Plants and plant products could reduce obesity
Suddenly the prevalence of obesity in the last 25 years in rich and not so rich nations cant be attributed to the genetic factors.
At present more than one billion adults worldwide are overweight and at least 300 million of them are clinically obese (WHO 2009).
Among the two strategies to reduce obesity are (1) reduce the levels of pancreatic lipase which may help in reducing the absorption. (2) Reduce the appetite .
Both are not the correct approach and could have side effects. Its not to reduce intake or absorption but it is to take proper food . Plants listed by Yun (2010) are important and already in use in traditional medicines.
Recently the presentation indicated that plants and microbes and secondary metabolite production capacity are interrelated.
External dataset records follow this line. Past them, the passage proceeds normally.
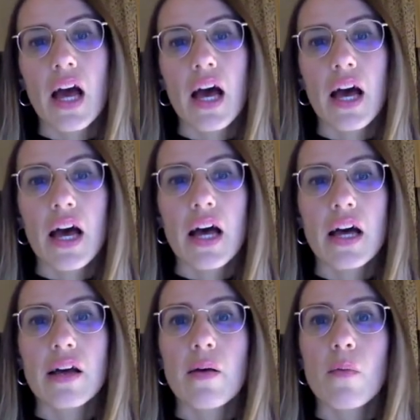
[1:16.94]

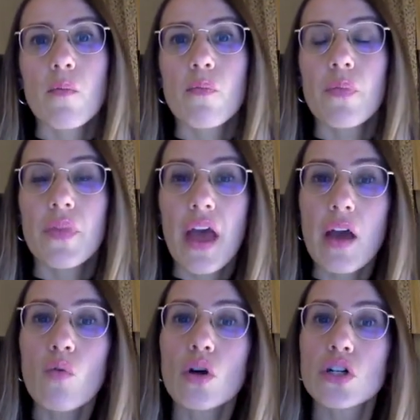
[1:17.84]

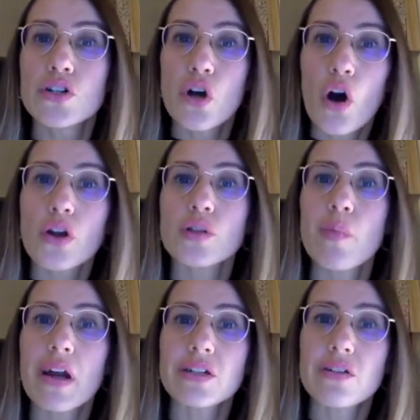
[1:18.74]
They were joined
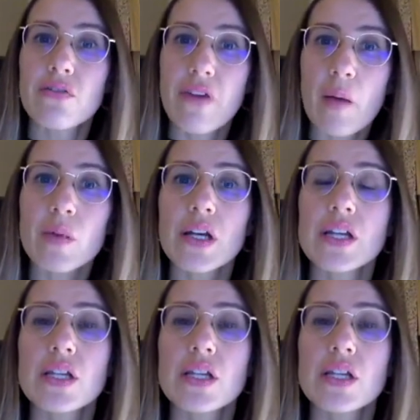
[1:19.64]
by their families,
Members of the Bacteroidetes are found in the intestinal tracts of many warm-blooded animals. The Firmicutes like Lactobacillus, Mycoplasma, Bacillus and Clostridium increase in obese mice versus lean mice. Streptococcus pyogenes is also a member of the Firmicutes. Bacteroides thetaiotaomicron is one of the most abundant organisms.
It has been pointed out that microbiome changes with body mass index (BMI) of an individual. The degree to which these changes correlate with energy harvest remains to be established. Intake of products could facilitate the other.
The recent publication “Possible anti-obesity therapeutics from nature - A review Phytochemistry, Volume 71, Issues 14-15, October 2010, Pages 1625-1641
Jong Won Yun”
Probably there is complex interaction between plants, “metagenome” and obesity. The concept of human ‘metagenome’ suggests there is a composite of Homo sapiens genes and genes in the genomes of the trillions of microbes that colonize the body. This means as the researchers have established we are composite of species: eukaryotic, bacterial, archaeal.
Moving away from vegetables, fruits in diet and taking recourse of fast food might have changed the “ metagenome “ resulting in imbalance of microbiome in the body. I am not a doctor and nor I have studied obesity but what I gather from literature that at least four factors interact :
Metagenome, Plants, enzymes secretions of host, enzyme secretions of the metageome and some unknown factors interacting in some unknown ways.
Doctors will provide a correct picture but more we take selected food or rather recommended food better are chances of regulating our gut microflora which in turn shall regulate our BMI. Microbial fermentation of dietary polysaccharides that cannot be digested by the host subsequent intestinal absorption of monosaccharides and fatty acids
Ayruvedic medicines have relied on herbs for reducing the obesity.